Une certitude, une seule : il va falloir s'enfoncer dans cet espace touffu, avancer pas à pas dans la jungle du texte. Tout est si dense, et la vue si courte, que les perspectives se faussent. La branche recourbée qui vient freiner la marche, celle qui aveugle dès l'abord, n'est qu'une trompeuse arborescence. Elle n'est pas la branche maîtresse, ne soutient nullement l'édifice. Elle surgit à l'orée du texte, immanquablement, et signale qu'il faut passer outre : elle est insignifiante.
A quelques rares trouées, ici et là, on devine le ciel. Irritant clair-obscur où s'illumine soudain le détail, où l'essentiel se noie de pénombre. On sait que l'horizon se trouve à l'autre bout, au terme du voyage. Là, enfin, la clarté.
Il s'agit d'avancer, de poursuivre sa route. Nul sentier n'est frayé, tous les chemins se valent. On revient sur ses pas, croyant trouver des traces. On voudrait le réconfort du chemin parcouru mais tout est effacé. Les branches qu'on a brisées, les hautes herbes foulées, les fougères écartées : tout paraît identique, indiscernable, immuable. On est perdu.
Vient le découragement. On a envie de fuir. On s'assoit. On rêve de la ville - où les rues portent un nom, les maisons un numéro. Bienheureuse topographie. Espaces verts tracés au cordeau, où chaque espèce est identifiable. Nostalgie d'un destin banal, reposant de platitude. Séduction de l'anonymat des foules, tentation de l'immobile, du silencieux.

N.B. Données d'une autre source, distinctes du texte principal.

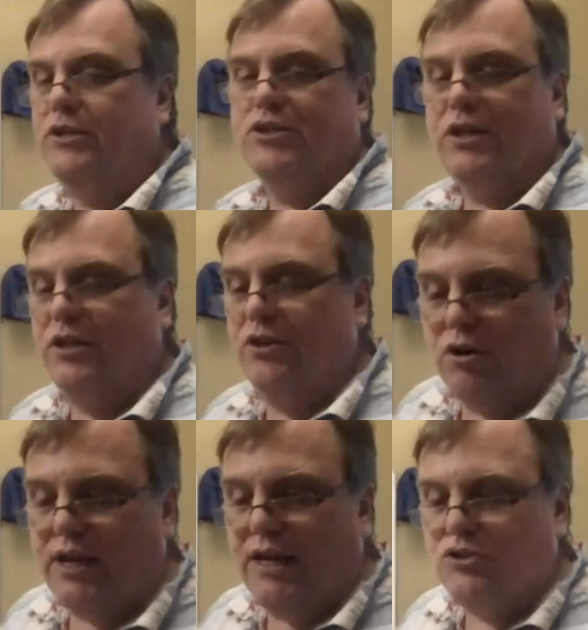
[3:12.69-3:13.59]
in our
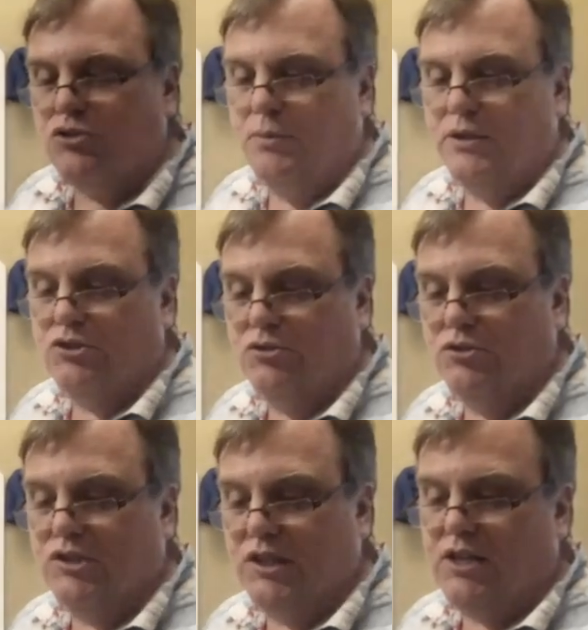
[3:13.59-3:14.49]
case will be as soon as the
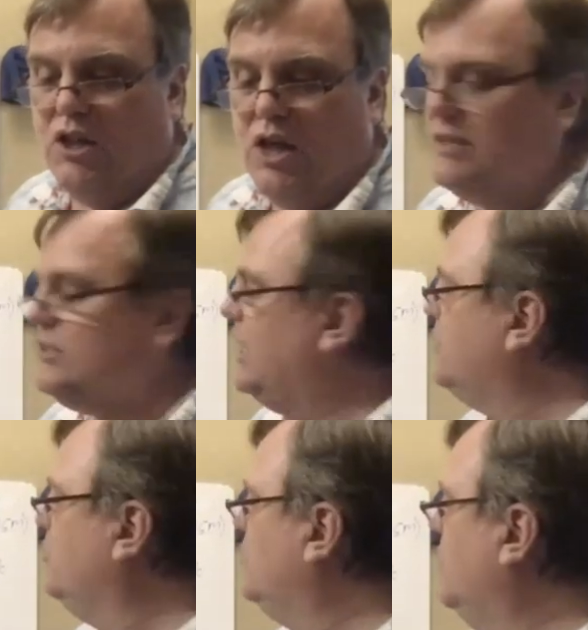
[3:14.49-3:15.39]
clock cycle
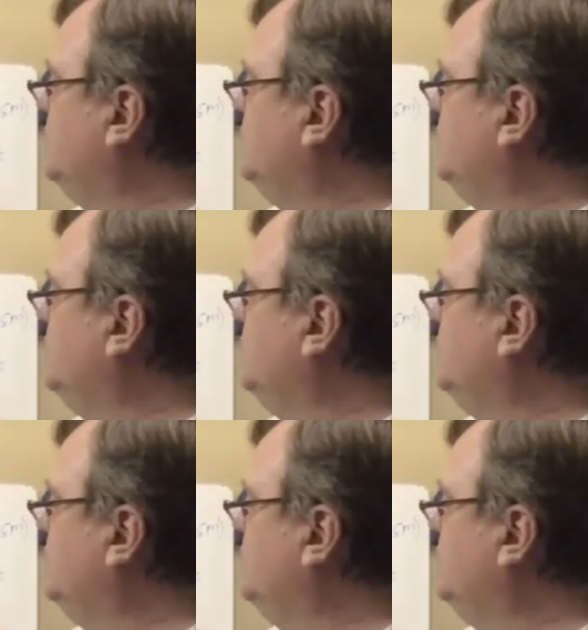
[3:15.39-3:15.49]
comes,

Et revient le mouvement, revient la fureur. On s'élance. On se cogne aux arbres à mots, on s'accroche aux phrases lianes, on s'empêtre dans les marais de la forme et du sens. Et soudain : quelques fleurs. Merveille ! Vénéneuses, sans doute, mais si belles. On les contemple, on va les cueillir... on les laisse : elles sont trop rares, trop uniques. Ce sont les fleurs de la mémoire. Il leur faut, pour éclore, avoir d'abord été oubliées.
On repart. On avance à grands pas, insoucieux des griffures du texte. On écarte, on repousse, on brise tout ce qui fait obstacle. On se bat pied à pied, mot à mot. On veut aller plus loin, encore plus loin. Atteindre la métaphore pourpre qui fulgure, là-bas, sous le soleil pesant. La capturer, oui. Comme cette phrase folle qui scintille dans l'herbe, et les baies rouges et noires du mot juste, que protègent tant d'épines, tant de feuilles, tant d'autres mots.
Le soir tombe. Les couleurs s'opacifient. Flore et faune accroissent leur mystère. L'exotisme est rejoint par la nécessité : le lion a faim et prend son repas, le singe porte à sa bouche une boule orange, ronde comme la terre est bleue. Non loin du fleuve gris, la charmeuse de serpents charme sous la lune quelques boas mélomanes. Près d'elle un flamant rose, issu d'on ne sait quelle mémoire, contemple poliment la scène.
Au coeur de cette jungle demeurent l'explorateur, les toiles du douanier Rousseau et l'incessant bruissement du texte en cours. Etrange rencontre que celle de l'Explorateur et du Douanier. Voyageurs de l'imaginaire, ils ont tous deux tenté de rendre compte de l'indicible mouvement qui porte, devant le support blanc de la page et de la toile, à rejoindre l'ailleurs.